WORK TO COMPLETE:
Retype each entry below exactly. Do not carry any image over.

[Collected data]
>>>

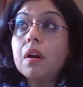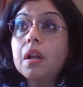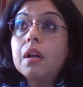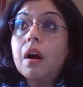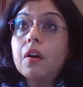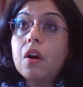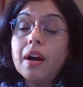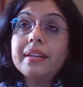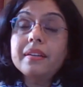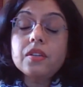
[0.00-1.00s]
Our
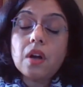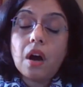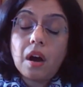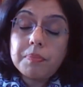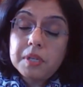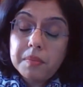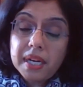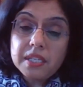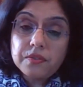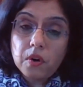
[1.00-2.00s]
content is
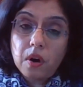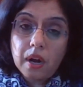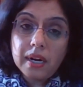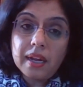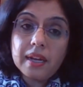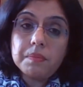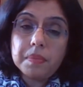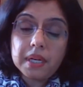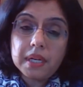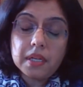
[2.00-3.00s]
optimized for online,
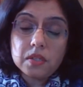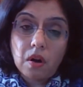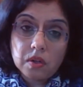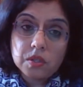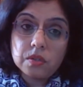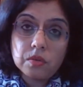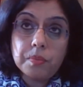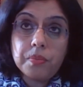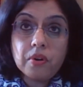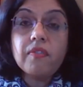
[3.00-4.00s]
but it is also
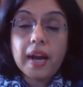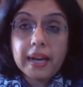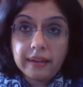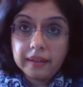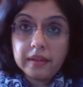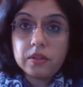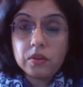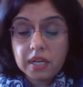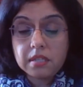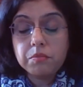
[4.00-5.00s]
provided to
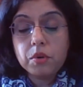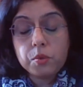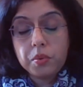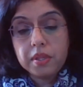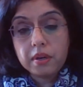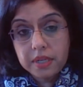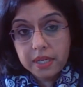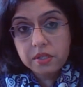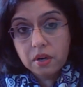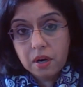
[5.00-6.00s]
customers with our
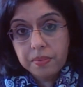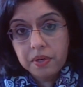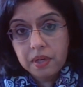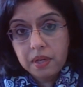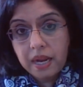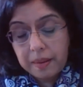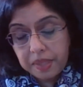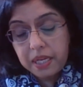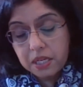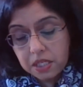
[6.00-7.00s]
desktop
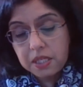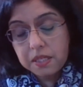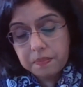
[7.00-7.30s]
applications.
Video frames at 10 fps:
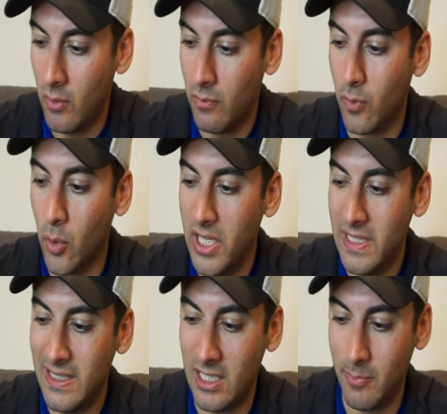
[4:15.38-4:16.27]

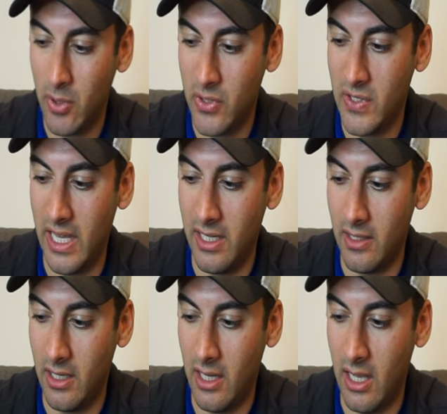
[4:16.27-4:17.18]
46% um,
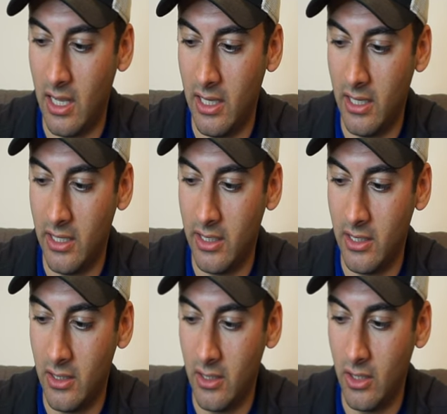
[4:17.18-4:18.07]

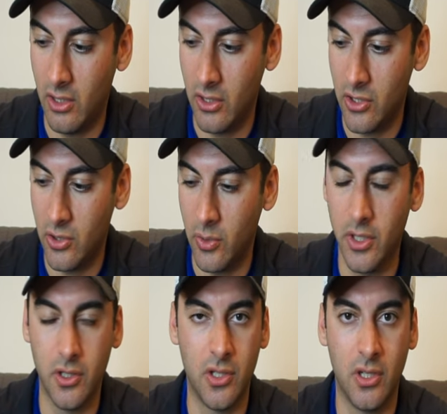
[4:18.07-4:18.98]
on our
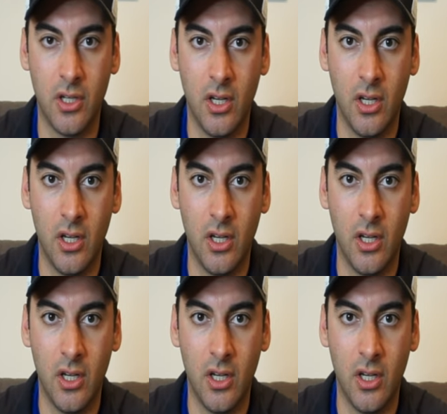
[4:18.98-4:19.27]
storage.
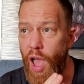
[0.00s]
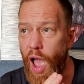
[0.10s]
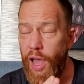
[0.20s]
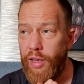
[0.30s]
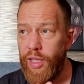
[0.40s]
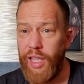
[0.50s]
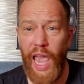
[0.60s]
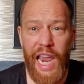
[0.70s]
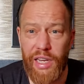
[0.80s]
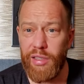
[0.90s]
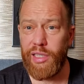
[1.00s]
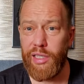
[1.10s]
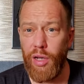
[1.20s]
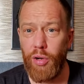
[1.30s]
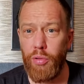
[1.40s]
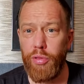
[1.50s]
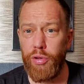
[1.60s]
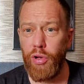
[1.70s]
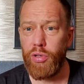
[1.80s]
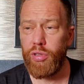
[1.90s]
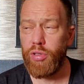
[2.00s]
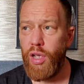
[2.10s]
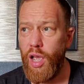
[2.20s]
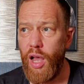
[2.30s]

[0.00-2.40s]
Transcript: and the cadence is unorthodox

<<<

RESPONSE TO THE EXERCISE:
[0.00-1.00s]
Our
[1.00-2.00s]
content is
[2.00-3.00s]
optimized for online,
[3.00-4.00s]
but it is also
[4.00-5.00s]
provided to
[5.00-6.00s]
customers with our
[6.00-7.00s]
desktop
[7.00-7.30s]
applications.
Video frames at 10 fps:
[4:15.38-4:16.27]

[4:16.27-4:17.18]
46% um,
[4:17.18-4:18.07]

[4:18.07-4:18.98]
on our
[4:18.98-4:19.27]
storage.
[0.00s]
[0.10s]
[0.20s]
[0.30s]
[0.40s]
[0.50s]
[0.60s]
[0.70s]
[0.80s]
[0.90s]
[1.00s]
[1.10s]
[1.20s]
[1.30s]
[1.40s]
[1.50s]
[1.60s]
[1.70s]
[1.80s]
[1.90s]
[2.00s]
[2.10s]
[2.20s]
[2.30s]

[0.00-2.40s]
Transcript: and the cadence is unorthodox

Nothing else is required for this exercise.